Predicting the Position Uncertainty at the Time of Closest Approach with Diffusion Models

TL;DR

This paper introduces a diffusion model-based machine learning approach to predict the evolution of position uncertainty for space objects during close encounters, enhancing collision avoidance planning.

Contribution

The work presents a novel diffusion model method for forecasting position uncertainty, outperforming existing solutions in space object collision risk assessment.

Findings

Diffusion models improve uncertainty prediction accuracy.

The proposed method outperforms state-of-the-art solutions.

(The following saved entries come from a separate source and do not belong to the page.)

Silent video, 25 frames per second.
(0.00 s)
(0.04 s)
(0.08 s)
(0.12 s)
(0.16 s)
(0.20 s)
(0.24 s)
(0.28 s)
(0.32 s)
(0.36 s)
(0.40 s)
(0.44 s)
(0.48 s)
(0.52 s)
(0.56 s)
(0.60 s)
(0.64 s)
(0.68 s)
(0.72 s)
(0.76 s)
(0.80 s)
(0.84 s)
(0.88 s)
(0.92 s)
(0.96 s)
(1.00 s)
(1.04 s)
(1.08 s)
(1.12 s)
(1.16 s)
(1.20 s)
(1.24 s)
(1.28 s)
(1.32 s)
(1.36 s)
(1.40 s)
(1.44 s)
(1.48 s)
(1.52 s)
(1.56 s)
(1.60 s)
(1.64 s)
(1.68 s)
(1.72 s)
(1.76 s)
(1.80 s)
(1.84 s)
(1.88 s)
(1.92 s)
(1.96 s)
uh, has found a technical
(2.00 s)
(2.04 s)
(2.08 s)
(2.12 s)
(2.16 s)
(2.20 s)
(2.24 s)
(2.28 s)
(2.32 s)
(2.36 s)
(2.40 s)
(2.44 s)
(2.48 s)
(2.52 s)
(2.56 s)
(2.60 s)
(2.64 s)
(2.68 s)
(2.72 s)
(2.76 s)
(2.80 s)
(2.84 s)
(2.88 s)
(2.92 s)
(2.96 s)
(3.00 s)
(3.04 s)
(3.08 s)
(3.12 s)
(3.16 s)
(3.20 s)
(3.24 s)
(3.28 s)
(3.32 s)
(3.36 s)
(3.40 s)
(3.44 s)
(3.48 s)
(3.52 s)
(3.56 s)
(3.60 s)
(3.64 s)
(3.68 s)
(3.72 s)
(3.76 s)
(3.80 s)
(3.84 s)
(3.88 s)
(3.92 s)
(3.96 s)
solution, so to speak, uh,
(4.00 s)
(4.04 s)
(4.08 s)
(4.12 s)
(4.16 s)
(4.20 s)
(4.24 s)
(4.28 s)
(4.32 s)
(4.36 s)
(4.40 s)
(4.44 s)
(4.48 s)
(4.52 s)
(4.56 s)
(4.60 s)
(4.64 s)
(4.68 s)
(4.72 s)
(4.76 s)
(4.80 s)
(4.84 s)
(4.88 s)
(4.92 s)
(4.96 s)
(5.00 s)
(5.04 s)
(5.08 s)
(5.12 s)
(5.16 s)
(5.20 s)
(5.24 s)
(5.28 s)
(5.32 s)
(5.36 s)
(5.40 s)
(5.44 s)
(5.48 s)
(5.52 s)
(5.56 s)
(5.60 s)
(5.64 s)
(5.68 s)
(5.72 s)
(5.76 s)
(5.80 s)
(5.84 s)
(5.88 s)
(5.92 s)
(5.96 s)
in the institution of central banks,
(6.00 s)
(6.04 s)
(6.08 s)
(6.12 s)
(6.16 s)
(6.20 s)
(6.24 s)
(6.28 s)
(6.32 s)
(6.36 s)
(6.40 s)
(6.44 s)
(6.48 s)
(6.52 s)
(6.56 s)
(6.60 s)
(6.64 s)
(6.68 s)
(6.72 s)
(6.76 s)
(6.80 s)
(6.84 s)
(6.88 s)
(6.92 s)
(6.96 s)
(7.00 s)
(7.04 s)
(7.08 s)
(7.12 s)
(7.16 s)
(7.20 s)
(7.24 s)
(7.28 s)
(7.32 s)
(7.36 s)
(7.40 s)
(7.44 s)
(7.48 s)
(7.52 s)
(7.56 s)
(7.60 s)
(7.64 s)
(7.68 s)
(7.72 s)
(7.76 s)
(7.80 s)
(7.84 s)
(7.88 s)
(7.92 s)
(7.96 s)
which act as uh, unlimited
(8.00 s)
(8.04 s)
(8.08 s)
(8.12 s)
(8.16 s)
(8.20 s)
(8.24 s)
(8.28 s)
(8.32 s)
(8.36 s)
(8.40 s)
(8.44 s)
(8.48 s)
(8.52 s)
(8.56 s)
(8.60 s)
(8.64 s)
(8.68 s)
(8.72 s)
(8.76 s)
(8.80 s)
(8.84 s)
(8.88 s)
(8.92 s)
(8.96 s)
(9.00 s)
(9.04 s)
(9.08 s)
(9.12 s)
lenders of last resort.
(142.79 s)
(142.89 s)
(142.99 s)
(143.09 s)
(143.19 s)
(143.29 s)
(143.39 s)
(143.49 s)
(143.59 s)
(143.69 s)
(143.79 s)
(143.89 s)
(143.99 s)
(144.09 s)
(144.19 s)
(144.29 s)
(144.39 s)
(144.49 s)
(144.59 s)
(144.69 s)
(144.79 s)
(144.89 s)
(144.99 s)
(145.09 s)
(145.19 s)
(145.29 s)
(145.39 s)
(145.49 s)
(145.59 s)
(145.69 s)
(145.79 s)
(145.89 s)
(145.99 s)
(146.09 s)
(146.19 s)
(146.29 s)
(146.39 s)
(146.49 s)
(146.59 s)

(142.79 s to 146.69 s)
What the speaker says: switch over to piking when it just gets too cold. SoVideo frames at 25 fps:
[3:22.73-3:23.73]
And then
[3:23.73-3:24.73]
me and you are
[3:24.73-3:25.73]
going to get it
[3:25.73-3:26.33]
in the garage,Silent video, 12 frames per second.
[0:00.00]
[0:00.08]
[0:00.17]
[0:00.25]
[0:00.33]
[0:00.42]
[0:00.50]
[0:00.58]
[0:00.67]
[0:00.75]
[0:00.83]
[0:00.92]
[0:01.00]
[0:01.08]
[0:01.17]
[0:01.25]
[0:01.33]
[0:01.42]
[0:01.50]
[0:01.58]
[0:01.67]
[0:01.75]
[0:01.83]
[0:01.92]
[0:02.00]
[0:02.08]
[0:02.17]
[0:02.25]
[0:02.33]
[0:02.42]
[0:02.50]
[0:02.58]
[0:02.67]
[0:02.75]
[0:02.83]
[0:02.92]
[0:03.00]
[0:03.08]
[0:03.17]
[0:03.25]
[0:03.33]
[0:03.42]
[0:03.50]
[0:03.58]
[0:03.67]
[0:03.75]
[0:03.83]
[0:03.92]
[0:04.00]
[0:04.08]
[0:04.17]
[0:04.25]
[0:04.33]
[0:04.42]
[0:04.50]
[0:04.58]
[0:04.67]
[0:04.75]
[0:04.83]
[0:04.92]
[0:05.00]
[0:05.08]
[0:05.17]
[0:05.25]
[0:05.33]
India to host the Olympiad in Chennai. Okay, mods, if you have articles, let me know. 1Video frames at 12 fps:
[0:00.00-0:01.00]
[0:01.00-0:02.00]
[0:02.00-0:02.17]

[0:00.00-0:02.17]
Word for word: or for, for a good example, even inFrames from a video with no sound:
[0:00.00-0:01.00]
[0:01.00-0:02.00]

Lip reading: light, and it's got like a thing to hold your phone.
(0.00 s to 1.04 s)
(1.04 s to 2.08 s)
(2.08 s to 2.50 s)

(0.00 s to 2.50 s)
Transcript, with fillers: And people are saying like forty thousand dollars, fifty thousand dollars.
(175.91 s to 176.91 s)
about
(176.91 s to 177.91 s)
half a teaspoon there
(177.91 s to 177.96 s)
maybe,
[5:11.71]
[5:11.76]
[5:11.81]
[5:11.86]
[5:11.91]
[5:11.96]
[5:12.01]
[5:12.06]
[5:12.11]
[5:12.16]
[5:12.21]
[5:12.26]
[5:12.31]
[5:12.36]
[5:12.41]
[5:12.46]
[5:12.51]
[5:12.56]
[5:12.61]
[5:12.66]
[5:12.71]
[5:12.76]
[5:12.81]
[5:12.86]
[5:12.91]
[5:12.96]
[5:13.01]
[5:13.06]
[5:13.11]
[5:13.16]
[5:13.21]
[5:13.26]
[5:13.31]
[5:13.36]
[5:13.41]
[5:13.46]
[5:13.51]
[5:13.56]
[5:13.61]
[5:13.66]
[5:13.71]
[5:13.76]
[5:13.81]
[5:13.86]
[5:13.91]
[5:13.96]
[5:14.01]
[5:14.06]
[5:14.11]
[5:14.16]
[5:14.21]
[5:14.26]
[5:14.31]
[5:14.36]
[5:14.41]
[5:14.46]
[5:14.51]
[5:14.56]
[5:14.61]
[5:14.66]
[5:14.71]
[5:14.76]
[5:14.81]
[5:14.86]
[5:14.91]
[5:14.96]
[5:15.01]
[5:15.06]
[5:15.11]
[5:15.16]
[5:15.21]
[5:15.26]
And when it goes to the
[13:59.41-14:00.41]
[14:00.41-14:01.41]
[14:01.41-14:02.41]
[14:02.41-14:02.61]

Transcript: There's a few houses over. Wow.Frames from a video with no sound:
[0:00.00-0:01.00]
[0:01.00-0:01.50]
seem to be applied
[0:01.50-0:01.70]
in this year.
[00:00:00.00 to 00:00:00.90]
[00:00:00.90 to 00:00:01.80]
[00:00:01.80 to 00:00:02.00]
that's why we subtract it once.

Enhanced forecasting aids safer collision avoidance maneuvers.

Abstract

The risk of collision between resident space objects has significantly increased in recent years. As a result, spacecraft collision avoidance procedures have become an essential part of satellite operations. To ensure safe and effective space activities, satellite owners and operators rely on constantly updated estimates of encounters. These estimates include the uncertainty associated with the position of each object at the expected TCA. These estimates are crucial in planning risk mitigation measures, such as collision avoidance manoeuvres. As the TCA approaches, the accuracy of these estimates improves, as both objects' orbit determination and propagation procedures are made for increasingly shorter time intervals. However, this improvement comes at the cost of taking place close to the critical decision moment. This means that safe avoidance manoeuvres might not be possible or could incur significant costs. Therefore, knowing the evolution of this variable in advance can be crucial for operators. This work proposes a machine learning model based on diffusion models to forecast the position uncertainty of objects involved in a close encounter, particularly for the secondary object (usually debris), which tends to be more unpredictable. We compare the performance of our model with other state-of-the-art solutions and a na\"ive baseline approach, showing that the proposed solution has the potential to significantly improve the safety and effectiveness of spacecraft operations.